Para empezar: ¿Cómo hizo Dumas que los dos presos convivieran en prisión si estaban en celdas separadas y en régimen de aislamiento absoluto? El castillo de If era la cárcel más severa de Francia. Esto permite suponer que el autor escogió a propósito la ciudad de Marsella para cimentar su gran novela con la proeza técnica de una fuga imposible. El abate Faría, preso por causas políticas y uno de los sabios más distinguidos y actualizados de su tiempo, no estaba ya en edad de fugarse, y sin embargo lo intentó por un túnel excavado casi con las uñas. Lo que le falló no fueron las fuerzas sino las matemáticas, y al cabo de largos años de trabajo no salió al aire libre sino a la celda de Edmundo Dantés. Entonces se dio cuenta de que no tendría vida para empezar de nuevo y resolvió que el joven, vigoroso y apuesto marinero lo sustituyera no sólo en la fuga sino también en la historia. En el tiempo desmesurado de la prisión le enseñó la esencia misma de su sabiduría y el modo de ser de la decadente aristocracia europea. Una vez seguro de su obra, le enseñó la forma de escapar: cuando el abate muriera, Dantés sacaría el cadáver del talego de lienzo en que lo pondrían para tirarlo en el fondo del mar, y se metería él en su lugar. Por último, con el aliento final, el abate le reveló al discípulo las claves de un tesoro fantástico escondido en la isla de Montecristo, que lo convertiría en uno de los hombres más ricos y poderosos del mundo.

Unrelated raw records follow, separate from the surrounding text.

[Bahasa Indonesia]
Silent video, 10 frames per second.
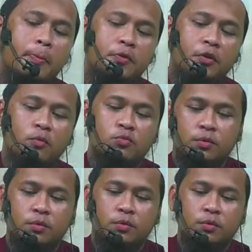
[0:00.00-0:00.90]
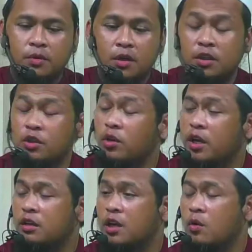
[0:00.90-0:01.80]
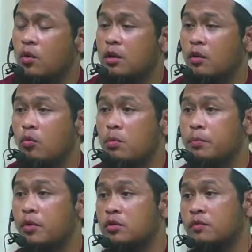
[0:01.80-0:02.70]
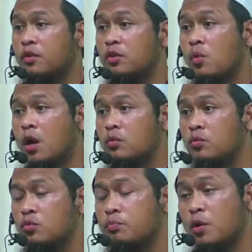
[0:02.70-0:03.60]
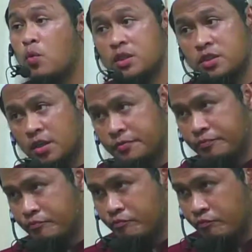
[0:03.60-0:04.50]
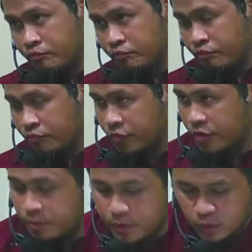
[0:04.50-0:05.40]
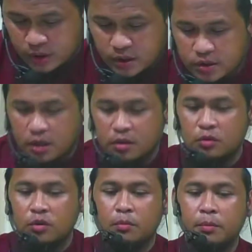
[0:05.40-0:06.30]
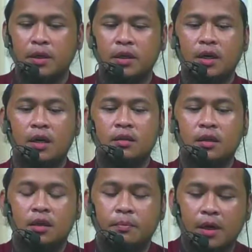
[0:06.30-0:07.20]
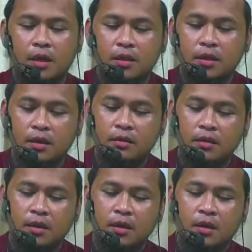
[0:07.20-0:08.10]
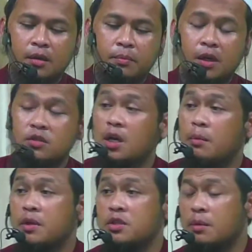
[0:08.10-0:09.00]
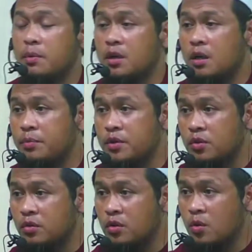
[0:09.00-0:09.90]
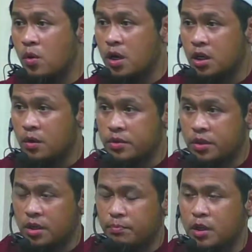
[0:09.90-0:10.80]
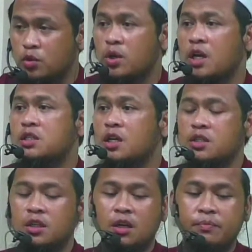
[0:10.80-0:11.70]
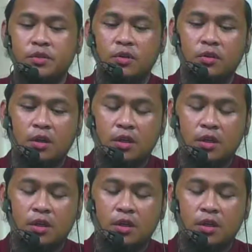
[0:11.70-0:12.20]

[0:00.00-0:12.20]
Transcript: tidak Allah dan itulah yang dilakukan oleh Umar bin Khattab dalam anhu penguasa ya penguasa saat itu yang memiliki harta dia perhatikan para sahabat-sahabat Nabi saw dan juga istri-istri Nabi saw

Es decir: Dumas cambió un personaje por el otro. Es claro que hizo marinero a Edmundo Dantés para que pudiera salir del talego mortuorio con un lastre de rozas en los tobillos, y para que nadara hasta la costa. Cuando llegó la hora, tal como lo habían planeado, lo único que quedaba de su identidad original era el cuerpo del buen nadador, y el resto era el sabio Faría dentro de él. Al día siguiente de la fuga los guardianes encontraron el cadáver del abate en la celda vacía, y descubrieron el túnel hasta la celda contigua, también vacía. Demasiado tarde. A esa hora ya existía en el mundo -creado para el asombro y la memoria de la humanidad- un tercer personaje indestructible: el conde de Montecristo, dueño de una sabiduría universal, una fortuna incontable y una sed de venganza que no lograría saciar aún después de haber castigado sin tregua ni piedad a sus enemigos.